L'Ombre du Cinéphage
Une très bonne BD qui nous plonge dans les méandres de l'horreur. Lorsque la fiction dépasse la réalité, le lecteur aura tout intérêt à bien s'accrocher. Quelle machination se joue ? Qui est véritablement cet ancien réalisateur ? Quel secret cache t-il ? Autant de questions qui renforcent l'atmosphère déjà très pesante. A lire, sans aucun doute!
Le Choucas
Un bon moment de lecture qui va franchement en s'améliorant au fil des tomes. L'histoire peut sembler un peu ténue, sans grande consistance et franchement farfelue. Ce qui fait le bon point de cette série c'est le côté décalé, anti-héros et satyre sociale du personnage principal. On est vraiment dans un monde très décalé, qui est pourtant le notre. Je trouve que ceci s'illustre bien dans le dessin qui fait rétro alors que l'histoire se passe aujourd'hui, maintenant. J'aime beaucoup les petites caricatures qui sont faites du monde parisien. J'aime bien les jeux de mots, un peu puérils qui sont faits. Le choucas ce n'est pas la BD la plus fine, ni la plus philosophique, ni la "plus autobiographico-réflexive" que je connaisse, c'est certain... Mais c'est une BD que j'aime bien lire après une bonne journée, histoire de rigoler un bon coup et de décompresser sans me casser le crane.
Incognito
L'intrigue porte sur les rapports qu'entretiennent les personnages et c'est très bien fait, c'est vrai qu'il y a des passages où l'on sent une méchanceté latente et insidieuse surgir des cases pour nous prendre aux tripes. Les deux principaux personnages masculins du récit sont tous deux, même si c'est de manière différente, des êtres au comportement assez pathétique.

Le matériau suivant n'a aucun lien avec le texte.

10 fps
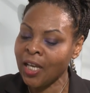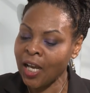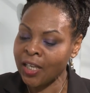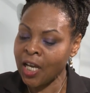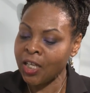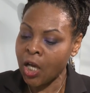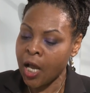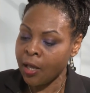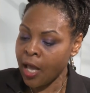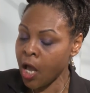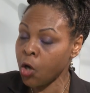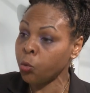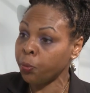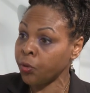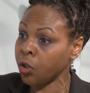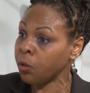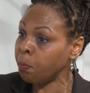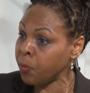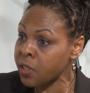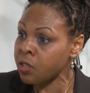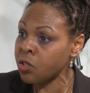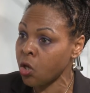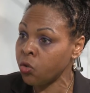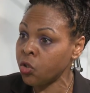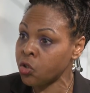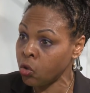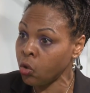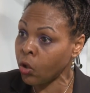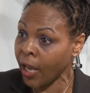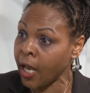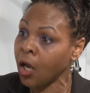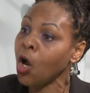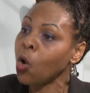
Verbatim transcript: and I uh, help the business owner to look at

Ils doivent leurs moments de bonheur à Bénérice, une femme gentille et généreuse mais aussi gourmande et gironde. L'un passe ses frustrations en la torturant mentalement de façon si sadique que ça en est révoltant et l'autre a l'impression d'exister aux yeux des gens depuis qu'il la fréquente. Evidemment un tel triangle manque trop d'équilibre pour durer longtemps et certaines conséquences seront assez dramatiques... Les dessins sont simples, des graphismes presque minimalistes, mais ils ne sont pas dénués de charmes, les nombreuses hachures donnent une ampleur satisfaisante à l'ensemble. Un album que j'ai aimé qui se termine non sans ambiguïté et qui transporte un certain malaise. Lecture conseillée, sauf si on a envie de rire.